▸ **ASSIGNMENT**: Transcribe exactly the line that contains "[4.00-4.50s]" and every line after it to the end of the entries, and nothing more.

▸ **SUPPLIED MATERIAL**:
╔══

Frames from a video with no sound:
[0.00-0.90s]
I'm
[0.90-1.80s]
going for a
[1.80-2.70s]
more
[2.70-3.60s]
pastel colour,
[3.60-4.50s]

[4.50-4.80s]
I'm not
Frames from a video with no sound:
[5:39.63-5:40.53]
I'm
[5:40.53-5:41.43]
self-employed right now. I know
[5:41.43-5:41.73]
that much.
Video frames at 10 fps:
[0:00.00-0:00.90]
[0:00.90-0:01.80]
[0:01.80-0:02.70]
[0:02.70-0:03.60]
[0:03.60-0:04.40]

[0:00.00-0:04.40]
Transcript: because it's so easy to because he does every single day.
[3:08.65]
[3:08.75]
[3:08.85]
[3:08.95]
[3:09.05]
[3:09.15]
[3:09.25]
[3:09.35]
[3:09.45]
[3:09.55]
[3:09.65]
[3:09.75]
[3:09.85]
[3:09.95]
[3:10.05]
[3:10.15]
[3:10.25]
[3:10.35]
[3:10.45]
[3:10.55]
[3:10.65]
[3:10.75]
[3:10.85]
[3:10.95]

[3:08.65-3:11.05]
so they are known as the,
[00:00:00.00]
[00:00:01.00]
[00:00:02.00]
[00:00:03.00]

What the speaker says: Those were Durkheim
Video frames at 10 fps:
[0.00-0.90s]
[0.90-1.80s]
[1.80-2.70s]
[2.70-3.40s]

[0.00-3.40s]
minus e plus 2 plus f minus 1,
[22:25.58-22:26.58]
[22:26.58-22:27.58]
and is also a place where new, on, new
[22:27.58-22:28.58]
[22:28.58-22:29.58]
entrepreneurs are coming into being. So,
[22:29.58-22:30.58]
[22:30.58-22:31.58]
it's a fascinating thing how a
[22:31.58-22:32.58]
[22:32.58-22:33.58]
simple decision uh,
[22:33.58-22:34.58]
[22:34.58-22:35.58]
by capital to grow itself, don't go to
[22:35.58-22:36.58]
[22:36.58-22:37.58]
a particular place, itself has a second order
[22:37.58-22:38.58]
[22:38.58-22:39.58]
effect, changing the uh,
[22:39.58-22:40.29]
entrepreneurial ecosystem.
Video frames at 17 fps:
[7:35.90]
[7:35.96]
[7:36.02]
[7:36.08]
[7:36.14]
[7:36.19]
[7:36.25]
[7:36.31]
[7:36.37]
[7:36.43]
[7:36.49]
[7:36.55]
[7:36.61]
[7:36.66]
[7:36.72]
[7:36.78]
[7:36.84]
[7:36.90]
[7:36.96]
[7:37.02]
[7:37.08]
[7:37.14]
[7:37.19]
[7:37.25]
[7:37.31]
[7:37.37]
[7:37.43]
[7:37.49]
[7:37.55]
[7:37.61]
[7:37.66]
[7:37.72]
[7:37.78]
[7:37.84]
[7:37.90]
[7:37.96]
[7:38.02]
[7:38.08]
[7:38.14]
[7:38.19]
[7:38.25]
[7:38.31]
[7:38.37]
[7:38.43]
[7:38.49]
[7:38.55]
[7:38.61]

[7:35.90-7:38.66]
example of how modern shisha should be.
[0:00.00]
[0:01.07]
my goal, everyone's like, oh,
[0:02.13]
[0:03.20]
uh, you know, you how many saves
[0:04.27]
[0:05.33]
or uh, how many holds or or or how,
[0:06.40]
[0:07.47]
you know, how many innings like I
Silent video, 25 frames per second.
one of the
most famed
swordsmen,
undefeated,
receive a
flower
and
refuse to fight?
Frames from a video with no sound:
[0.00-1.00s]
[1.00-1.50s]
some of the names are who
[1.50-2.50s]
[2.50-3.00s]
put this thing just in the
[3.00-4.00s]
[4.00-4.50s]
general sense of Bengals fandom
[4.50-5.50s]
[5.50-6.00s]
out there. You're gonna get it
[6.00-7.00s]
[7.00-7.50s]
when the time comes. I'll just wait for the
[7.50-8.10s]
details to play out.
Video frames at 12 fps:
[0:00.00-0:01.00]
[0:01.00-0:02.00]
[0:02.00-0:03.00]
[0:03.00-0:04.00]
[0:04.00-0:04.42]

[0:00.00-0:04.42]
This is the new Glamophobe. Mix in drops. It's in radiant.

╚══

▸ **TASK ANSWER**:
[4.00-4.50s]
general sense of Bengals fandom
[4.50-5.50s]
[5.50-6.00s]
out there. You're gonna get it
[6.00-7.00s]
[7.00-7.50s]
when the time comes. I'll just wait for the
[7.50-8.10s]
details to play out.
Video frames at 12 fps:
[0:00.00-0:01.00]
[0:01.00-0:02.00]
[0:02.00-0:03.00]
[0:03.00-0:04.00]
[0:04.00-0:04.42]

[0:00.00-0:04.42]
This is the new Glamophobe. Mix in drops. It's in radiant.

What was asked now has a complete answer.